Bodybuilding Exercises - Cable & Lever Flyers

Bodybuilding Exercises

Standing Cable Flyers

Muscles Trained: Chest, Front Deltoids
   
Stand inside a cable crossover with the stirrup handles attached to the high pulleys. With your knees slightly bent, use your chest to bring your arms down until they cross in front of you body. Pause for a second and then return the weight to the starting position
Standing cable fly
   
   

Flat Bench Cable Flyers

 
Muscles Trained: Chest, Shoulders
 
 
This can be done from any of the three angels (flat, incline, or decline).
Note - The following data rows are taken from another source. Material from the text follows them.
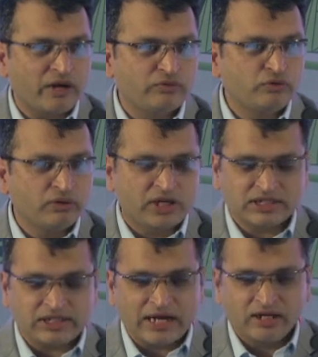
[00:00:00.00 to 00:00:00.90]
two cases
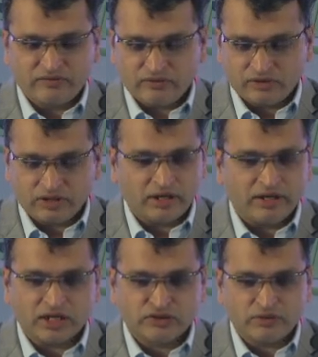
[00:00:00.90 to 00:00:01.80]
lined up for
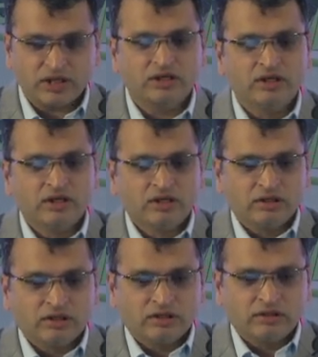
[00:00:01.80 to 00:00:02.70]
next week.
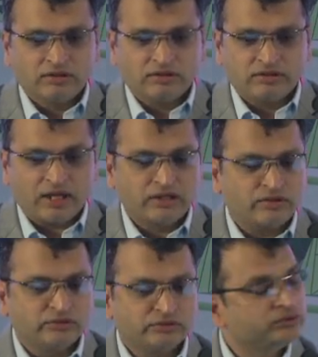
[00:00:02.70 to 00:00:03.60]
Thank you.
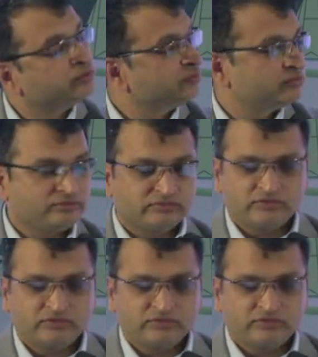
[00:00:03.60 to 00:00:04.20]
Thank,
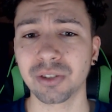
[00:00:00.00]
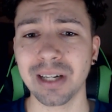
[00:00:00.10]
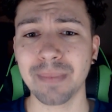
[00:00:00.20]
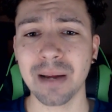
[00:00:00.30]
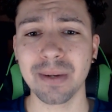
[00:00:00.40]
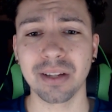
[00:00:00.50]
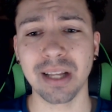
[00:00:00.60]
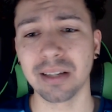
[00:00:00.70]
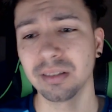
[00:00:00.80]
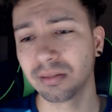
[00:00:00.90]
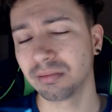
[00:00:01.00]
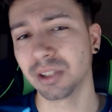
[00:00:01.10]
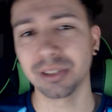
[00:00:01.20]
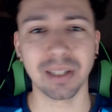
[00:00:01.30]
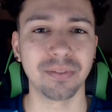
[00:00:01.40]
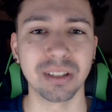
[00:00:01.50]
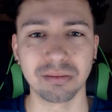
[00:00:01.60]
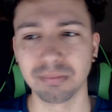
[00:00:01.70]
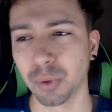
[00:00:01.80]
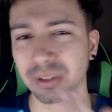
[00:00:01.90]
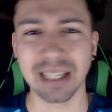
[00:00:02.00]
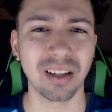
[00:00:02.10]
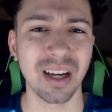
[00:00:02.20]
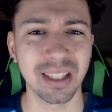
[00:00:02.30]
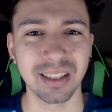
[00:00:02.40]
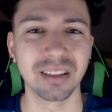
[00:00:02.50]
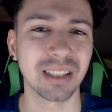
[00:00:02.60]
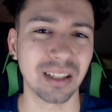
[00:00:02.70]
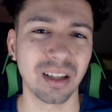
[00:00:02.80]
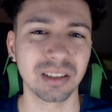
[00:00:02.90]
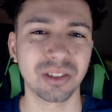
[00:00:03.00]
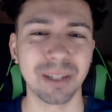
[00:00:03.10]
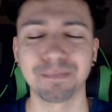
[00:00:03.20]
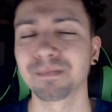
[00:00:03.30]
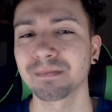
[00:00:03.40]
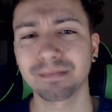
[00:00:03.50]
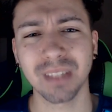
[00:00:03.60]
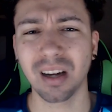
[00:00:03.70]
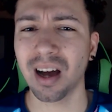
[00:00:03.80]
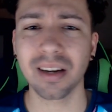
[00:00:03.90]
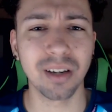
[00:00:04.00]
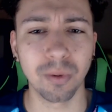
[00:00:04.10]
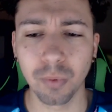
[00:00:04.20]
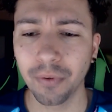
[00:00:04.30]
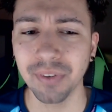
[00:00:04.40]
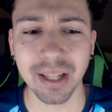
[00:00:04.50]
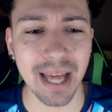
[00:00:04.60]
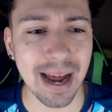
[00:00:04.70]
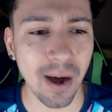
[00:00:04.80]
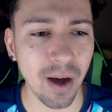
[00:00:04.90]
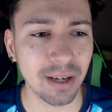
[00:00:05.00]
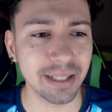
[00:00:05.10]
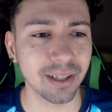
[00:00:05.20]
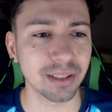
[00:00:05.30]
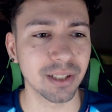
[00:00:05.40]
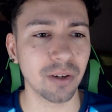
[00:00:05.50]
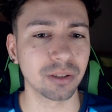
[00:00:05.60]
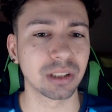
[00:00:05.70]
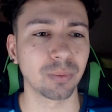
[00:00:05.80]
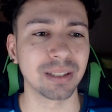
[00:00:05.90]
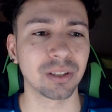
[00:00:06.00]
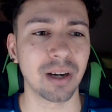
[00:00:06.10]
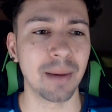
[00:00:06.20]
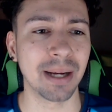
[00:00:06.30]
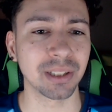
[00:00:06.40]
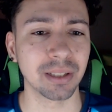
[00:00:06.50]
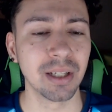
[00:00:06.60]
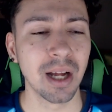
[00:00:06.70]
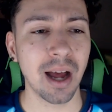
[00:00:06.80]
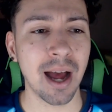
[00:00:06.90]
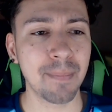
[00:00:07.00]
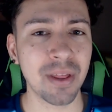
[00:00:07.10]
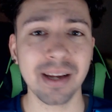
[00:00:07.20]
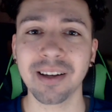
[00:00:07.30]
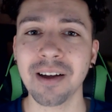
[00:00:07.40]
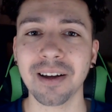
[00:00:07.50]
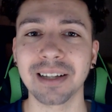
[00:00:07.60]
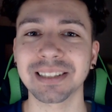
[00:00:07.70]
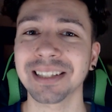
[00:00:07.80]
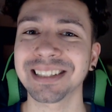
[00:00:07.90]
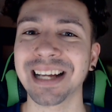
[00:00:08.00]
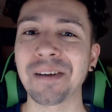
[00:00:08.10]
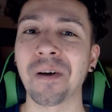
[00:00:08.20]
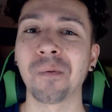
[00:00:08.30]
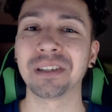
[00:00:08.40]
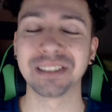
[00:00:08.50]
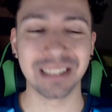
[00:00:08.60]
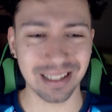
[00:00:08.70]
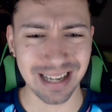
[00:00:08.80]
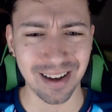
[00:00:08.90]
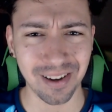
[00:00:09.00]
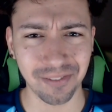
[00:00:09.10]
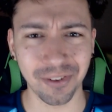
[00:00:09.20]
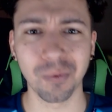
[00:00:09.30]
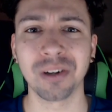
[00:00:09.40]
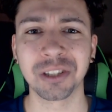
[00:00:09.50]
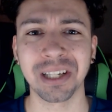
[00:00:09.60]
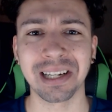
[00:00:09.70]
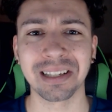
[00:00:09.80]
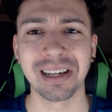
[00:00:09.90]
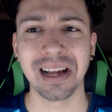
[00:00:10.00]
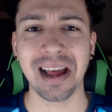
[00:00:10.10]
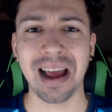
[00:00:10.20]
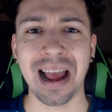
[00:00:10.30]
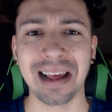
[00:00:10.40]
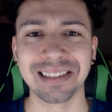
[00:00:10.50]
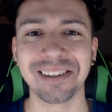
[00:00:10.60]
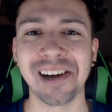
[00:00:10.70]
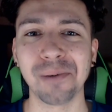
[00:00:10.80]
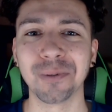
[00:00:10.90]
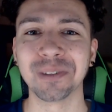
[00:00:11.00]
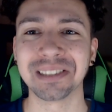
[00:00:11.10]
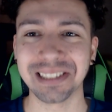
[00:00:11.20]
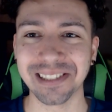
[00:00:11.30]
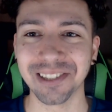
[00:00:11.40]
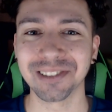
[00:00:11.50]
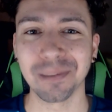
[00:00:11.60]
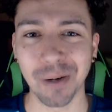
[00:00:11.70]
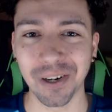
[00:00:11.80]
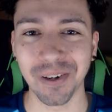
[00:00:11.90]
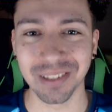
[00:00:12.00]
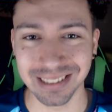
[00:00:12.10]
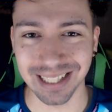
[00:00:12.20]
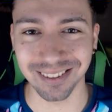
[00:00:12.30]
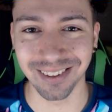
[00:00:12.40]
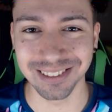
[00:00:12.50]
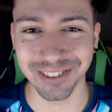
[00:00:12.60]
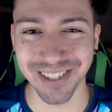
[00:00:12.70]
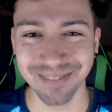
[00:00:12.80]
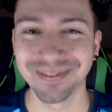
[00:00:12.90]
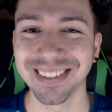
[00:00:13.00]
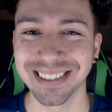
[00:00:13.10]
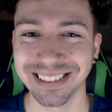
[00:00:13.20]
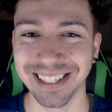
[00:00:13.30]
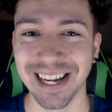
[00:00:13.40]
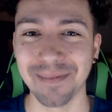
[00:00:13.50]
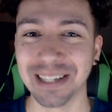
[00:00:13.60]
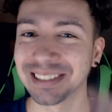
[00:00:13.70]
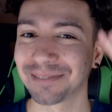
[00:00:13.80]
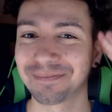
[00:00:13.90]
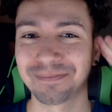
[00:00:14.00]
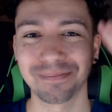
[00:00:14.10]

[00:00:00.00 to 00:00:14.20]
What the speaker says: stream maybe, and then do something more deadline-y in the deadline stream. I don't know. We'll figure that out. I'll let you guys know on Twitter, I imagine. But there you go, guys. Thanks again once again for watching, and I will see you tomorrow on the deadline stream. See you later, mates.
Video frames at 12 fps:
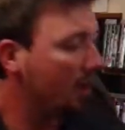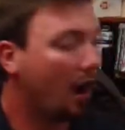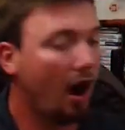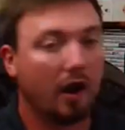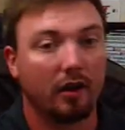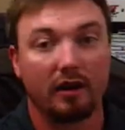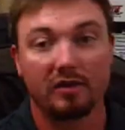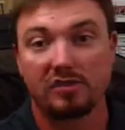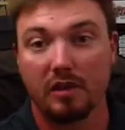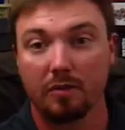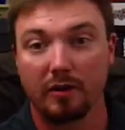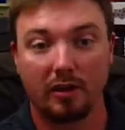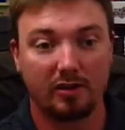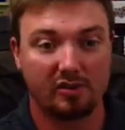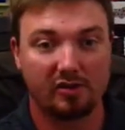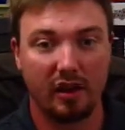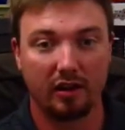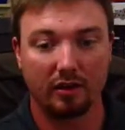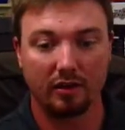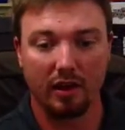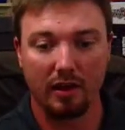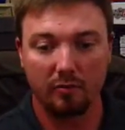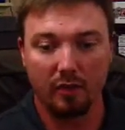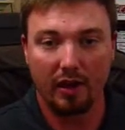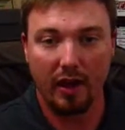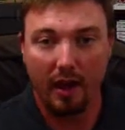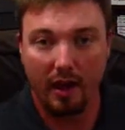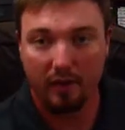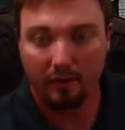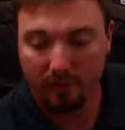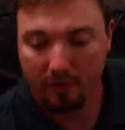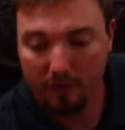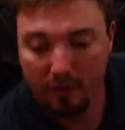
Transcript: Alright, next up, another Sonic game we have.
Whichever angle you choose, the basic premise remains the same. Place an adjustable bench inside the cable crossover station set to the angle of your choice, with the stirrups handles attached to the low pulleys. Begin by gripping the handles and lying on your back on the bench. Raise the handles up over middle, upper, or lower chest depending on which angle you choose and, keeping your elbows slightly bent, work the weights down in a wide, arcing motion. When your upper arms are parallel to the floor reverse directions and bring the handles back up to the starting position
Cable Flyers
   
   

Lever Lying Flyers

 
Muscles Trained: Chest, Shoulders
 
   
Lie on the bench with your arms positioned under the padded levers. Slightly bend elbows and internally rotate shoulders so elbows are back. Use your chest to pull the padded levers together in hugging motion with shoulders internally rotated so elbows are to sides. Pause for a second and return to starting position until chests muscle are stretched.